• Record extracts:

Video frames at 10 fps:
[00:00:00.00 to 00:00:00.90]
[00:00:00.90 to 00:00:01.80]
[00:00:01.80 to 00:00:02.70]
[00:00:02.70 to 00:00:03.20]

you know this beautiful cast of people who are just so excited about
* * *
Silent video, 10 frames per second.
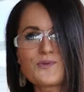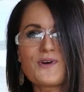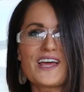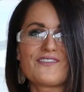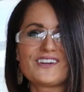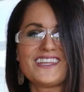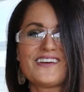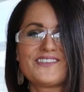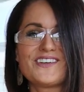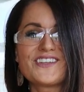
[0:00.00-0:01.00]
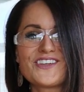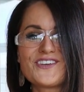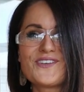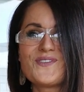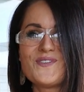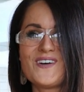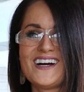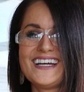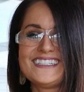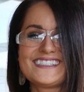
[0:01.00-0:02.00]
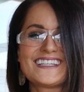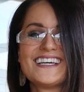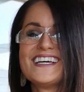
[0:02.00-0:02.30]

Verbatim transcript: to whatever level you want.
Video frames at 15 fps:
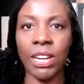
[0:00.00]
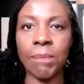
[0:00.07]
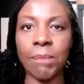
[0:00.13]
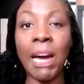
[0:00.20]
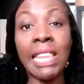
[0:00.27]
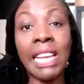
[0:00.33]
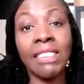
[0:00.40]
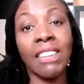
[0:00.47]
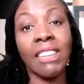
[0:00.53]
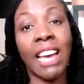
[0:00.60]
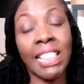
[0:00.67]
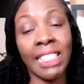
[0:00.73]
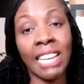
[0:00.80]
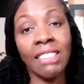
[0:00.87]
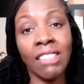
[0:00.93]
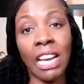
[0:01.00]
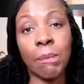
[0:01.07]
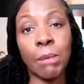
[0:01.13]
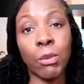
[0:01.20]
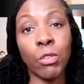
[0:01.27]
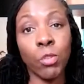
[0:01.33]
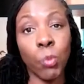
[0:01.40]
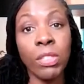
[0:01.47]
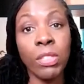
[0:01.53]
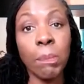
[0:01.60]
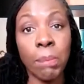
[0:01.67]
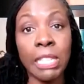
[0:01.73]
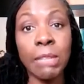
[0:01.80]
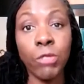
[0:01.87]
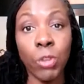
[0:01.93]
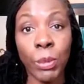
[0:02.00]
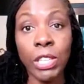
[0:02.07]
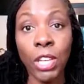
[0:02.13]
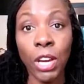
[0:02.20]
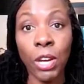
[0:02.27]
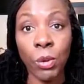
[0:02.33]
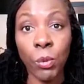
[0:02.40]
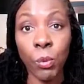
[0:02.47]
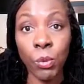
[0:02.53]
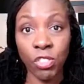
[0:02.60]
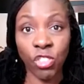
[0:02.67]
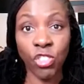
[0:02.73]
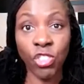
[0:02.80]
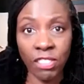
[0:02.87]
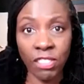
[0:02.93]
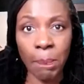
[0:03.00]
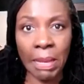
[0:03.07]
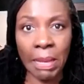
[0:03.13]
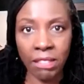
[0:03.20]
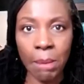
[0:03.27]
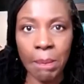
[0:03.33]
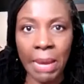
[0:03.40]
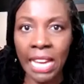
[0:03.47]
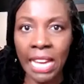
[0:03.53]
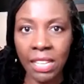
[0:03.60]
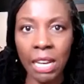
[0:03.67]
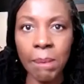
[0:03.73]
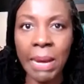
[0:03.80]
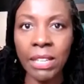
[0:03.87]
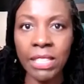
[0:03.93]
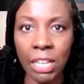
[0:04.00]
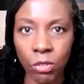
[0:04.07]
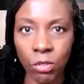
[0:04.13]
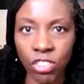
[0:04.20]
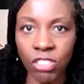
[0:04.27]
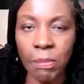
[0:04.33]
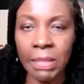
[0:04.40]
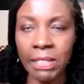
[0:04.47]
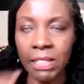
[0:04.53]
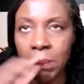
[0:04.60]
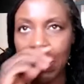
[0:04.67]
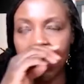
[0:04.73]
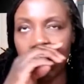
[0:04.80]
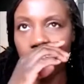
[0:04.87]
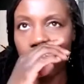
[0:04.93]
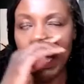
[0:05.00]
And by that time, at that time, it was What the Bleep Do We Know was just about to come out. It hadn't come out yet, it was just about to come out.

• What to work on: Filter the lines above, keeping and copying those that contain "frames".

• Your solution:
Video frames at 10 fps:
Silent video, 10 frames per second.
Video frames at 15 fps:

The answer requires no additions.